Treatment is performed by certified Manual Lymph Drainage therapists who have undergone the four week, post-graduate, training program. Manual Lymph Drainage can be utilized in the treatment of many different conditions including:

  • Primary and Secondary Lymphedema
  • Venous insufficiency
  • Non-infected inflammatory conditions (e.g. sprains and strains)
  • Ulceration
  • Dermatological conditions
  • Circulatory disturbances
  • Sports injuries
  • RSD
  • Burns
  • Pre- and post- plastic surgery

Lymph Vessel System

The lymph vessel system carries excess water, proteins and wastes from the connective tissue back to the blood stream. During the transportation process the lymph is cleaned, filtered and concentrated. Many immune reactions occur in the lymph nodes. If the pathways become congested, blocked, damaged or severed, then fluids can build up in the connective tissue leading to edema. Eventually cell pathology may begin. If there is damage in the connective tissue (e.g. burns, chronic inflammation, ulceration, hematoma), then the lymph vessel system must transport the damaged cells, inflammatory products and toxins away from the area. The quicker this can happen, the faster recovery will be.

History

Emil and Estrid Vodder, Danish physical therapists practicing in France , developed Manual Lymph Drainage techniques in the 1930’s. They carried out much investigation on the lymph vessel system and developed a series of light, rhythmic manipulations in order to stimulate lymph flow and fluid movement. Encouraged by their success with patients, they developed a systematic approach to treatment of the entire body which they called 'Manual Lymph Drainage'. Later, they established the Dr.
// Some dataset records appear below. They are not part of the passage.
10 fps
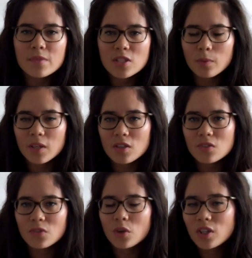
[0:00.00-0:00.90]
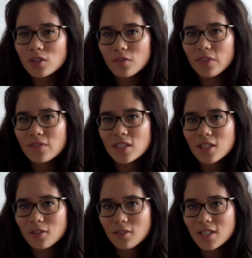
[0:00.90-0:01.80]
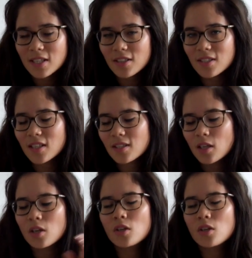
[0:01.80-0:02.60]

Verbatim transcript: So we use 450 degrees Celsius,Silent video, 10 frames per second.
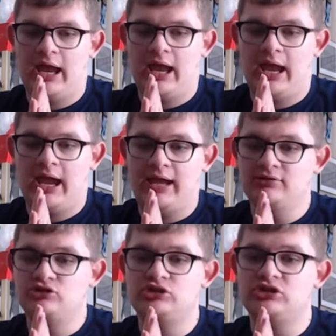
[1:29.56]
And
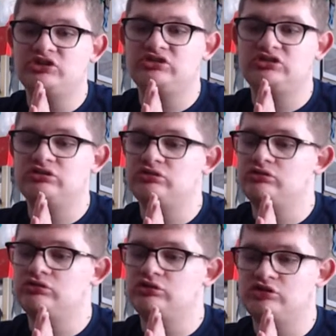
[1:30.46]
just
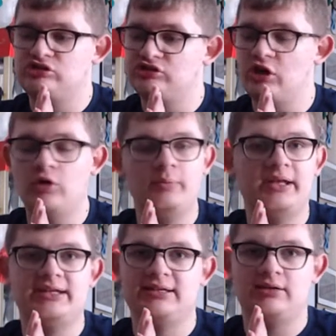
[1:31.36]
so
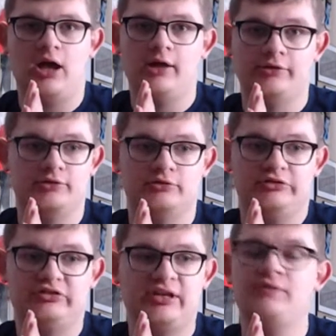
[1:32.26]
many
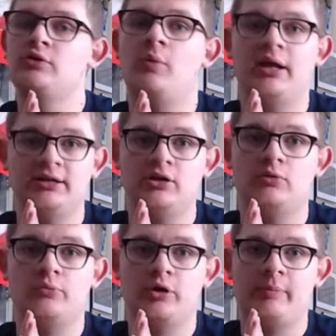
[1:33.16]
others. If you want to know
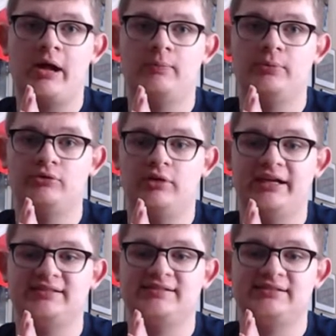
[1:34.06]
more about
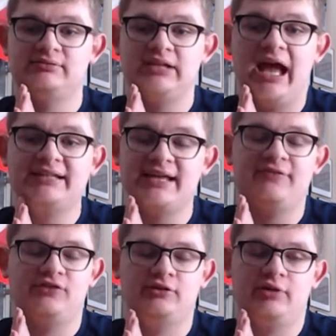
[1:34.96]
bootlegs, I
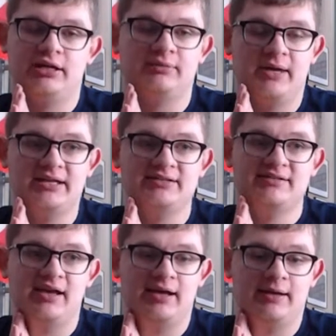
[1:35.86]
definitely recommend
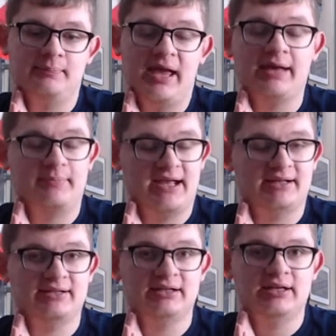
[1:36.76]
Pat Mac
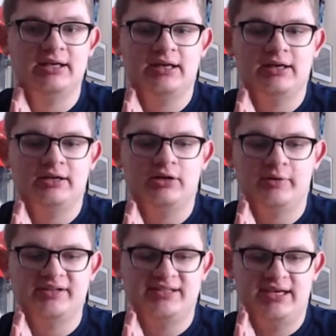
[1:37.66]

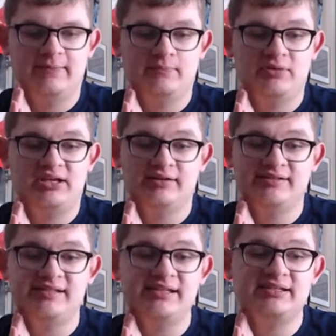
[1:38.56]
going to him, because
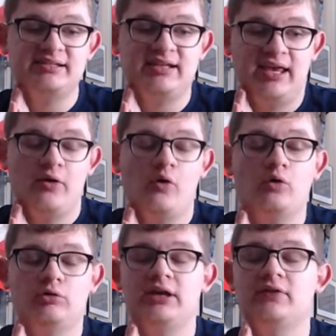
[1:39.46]
he did a whole
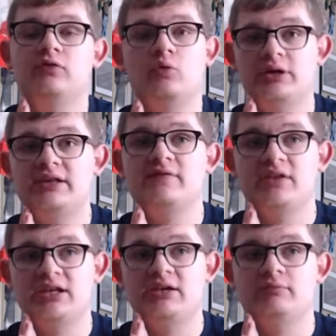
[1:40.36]
like
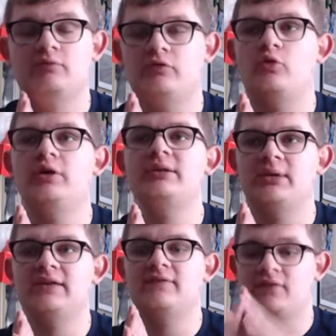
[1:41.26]

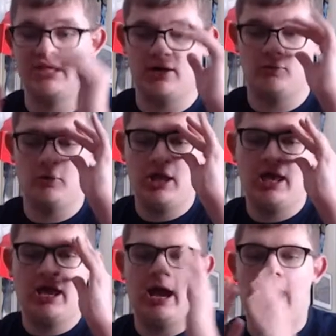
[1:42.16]
40-minute video
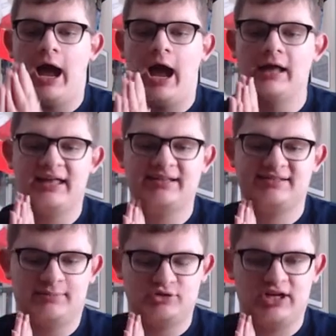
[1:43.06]
on that
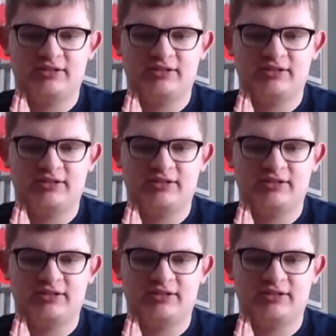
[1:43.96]
subject.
Vodder Center in Denmark and began teaching their method throughout Europe . They designated Hildegard and Günther Wittlinger in Austria to be their successors and to teach and to train teachers in this method. In 1971, the Wittlingers established the Dr. Vodder Schule in Walchsee , Austria – now an internationally recognized study center for the method. They brought the Dr. Vodder method to North America in the 1970's and established the Dr. Vodder method as the premier lymphatic drainage technique. The Dr. Vodder School – North America was established in 1994 to meet the growing demand for properly trained MLD/CDT therapists. The Vodder Center, Denmark and the Dr. Vodder Schule - Austria have authorized the Dr. Vodder School - North America as the only school in North America to teach the original Dr. Vodder method of Manual Lymph Drainage. The director, Robert Harris, began his training with the Wittlingers in 1983 and lectures internationally on the Dr. Vodder method of Manual Lymph Drainage.